Here is the architecture of China's advantage. More than 80 percent of Iranian oil shipments are bought by Beijing, approximately 1.38 million barrels per day . This is done through teapot refineries , small, independent, privately owned facilities with no exposure to Western banks and no international assets, making them virtually untouchable by US sanctions . Payments flow in Chinese yuan or through barter arrangements. It is sanctions evasion at an industrial scale, hiding in plain sight. US Treasury Secretary Scott Bessent has now made the most direct accusation yet, that China is keeping Tehran alive , funding the drones and missiles that have been targeting American personnel and global shipping. Washington is considering secondary sanctions on major Chinese banking institutions. Beijing's response was to invoke its blocking statute for the first time, a legal mechanism telling Chinese firms they are under no obligation to comply with American law on Chinese soil.

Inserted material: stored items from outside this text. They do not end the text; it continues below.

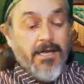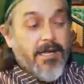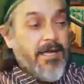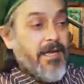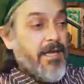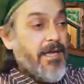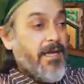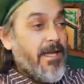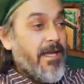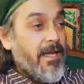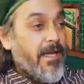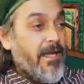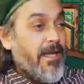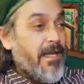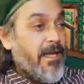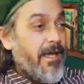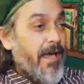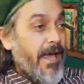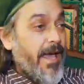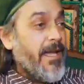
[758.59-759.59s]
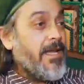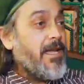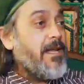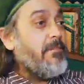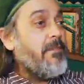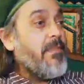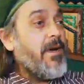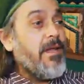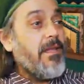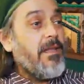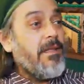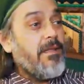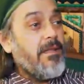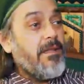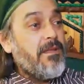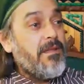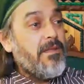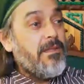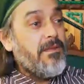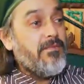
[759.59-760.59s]

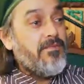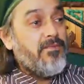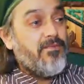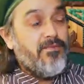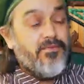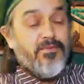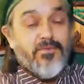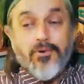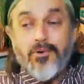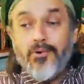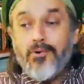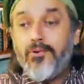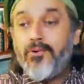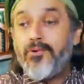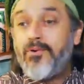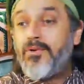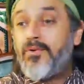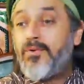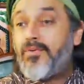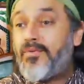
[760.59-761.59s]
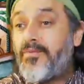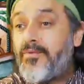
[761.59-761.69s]
animal, fruit,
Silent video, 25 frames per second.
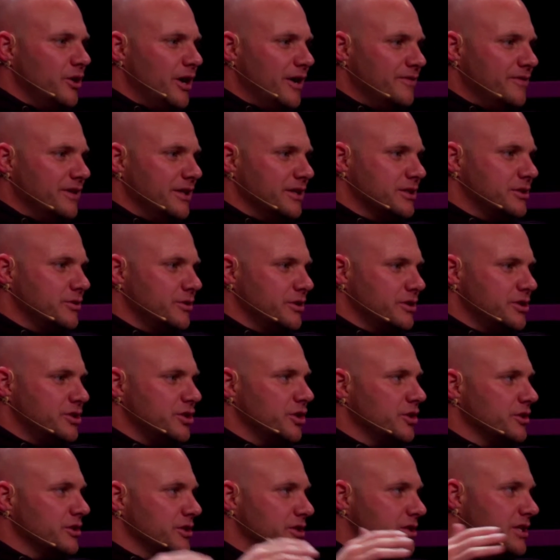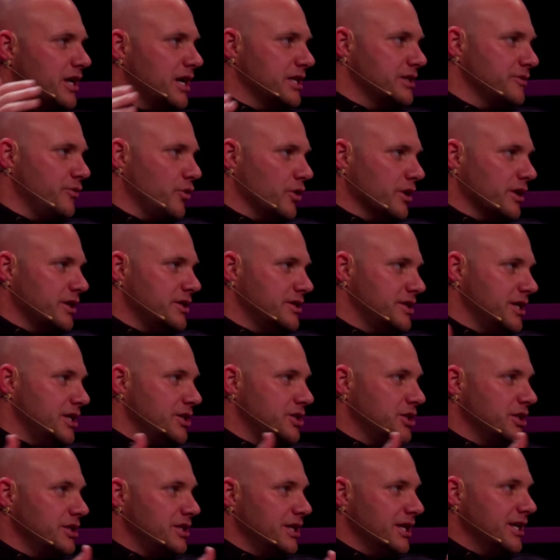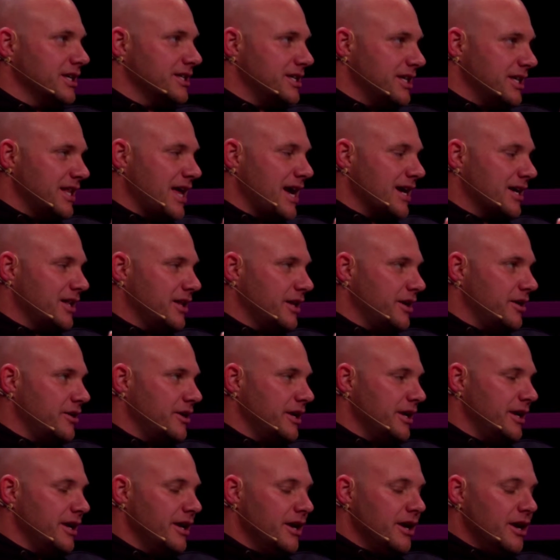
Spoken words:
I have to get to a certain size of organization to get to that clarity.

The gloves are fully off. And the summit clock is ticking. Trump delayed the Beijing visit once already, reportedly wanting a quick win in Iran to project power before sitting across from Xi. But the Iran war has dragged on, and sources say that rather than demonstrating American strength, the conflict has pulled Washington into an intractable confrontation with spiraling global consequences. Trump's approval rating has plummeted to 36 percent , driven by rising gasoline prices, inflationary pressure, and growing public scrutiny of his foreign policy. He goes to Beijing not as a conqueror but as a president badly in need of a visible win, trade concessions, agricultural purchases, Boeing orders, something he can hold up before November's midterms .
Xi knows this. And Xi is not offering anything for free. Bessent, leading preliminary discussions ahead of the summit, went on Fox News on Monday and said: "Let's see if China steps up with some diplomacy and get the Iranians to open the strait." That is not a negotiating position of strength. That is a public plea . Iran's foreign minister Abbas Araghchi has already traveled to Beijing, and Chinese officials are believed to have played a role in previous ceasefire efforts. Washington needs Beijing to lean on Tehran. Beijing knows it. Tehran knows it. The most optimistic scenario involves China using its economic leverage over Iran in exchange for tariff relief and US acknowledgment of Chinese commercial interests in the Gulf. The most pessimistic involves the summit collapsing entirely, with the Hormuz crisis grinding toward a summer of five-dollar gasoline and renewed military strikes.
Meanwhile, the war itself is mutating. Iran struck the UAE again, Prime Minister Modi condemned the attack. Iran claims civilian boats were hit. The US has not commented. Classic fog of war.
What is also mutating is the technology of survival . The US military has quietly deployed a Ukrainian command-and-control platform called Sky Map at Prince Sultan Air Base in Saudi Arabia, a base roughly 640 kilometres from Iran that has absorbed repeated drone and missile barrages since February. Ukrainian specialists are already on the ground, training US troops on the software. This, weeks after Trump publicly declared on Fox News that America did not need Ukraine's help in drone defence. The base tells a different story. Iran has already identified the counter-drone architecture and struck a Ukrainian anti-drone depot in Dubai, describing it as part of the "hideouts of American commanders and soldiers." The hunter is now hunting the hunters.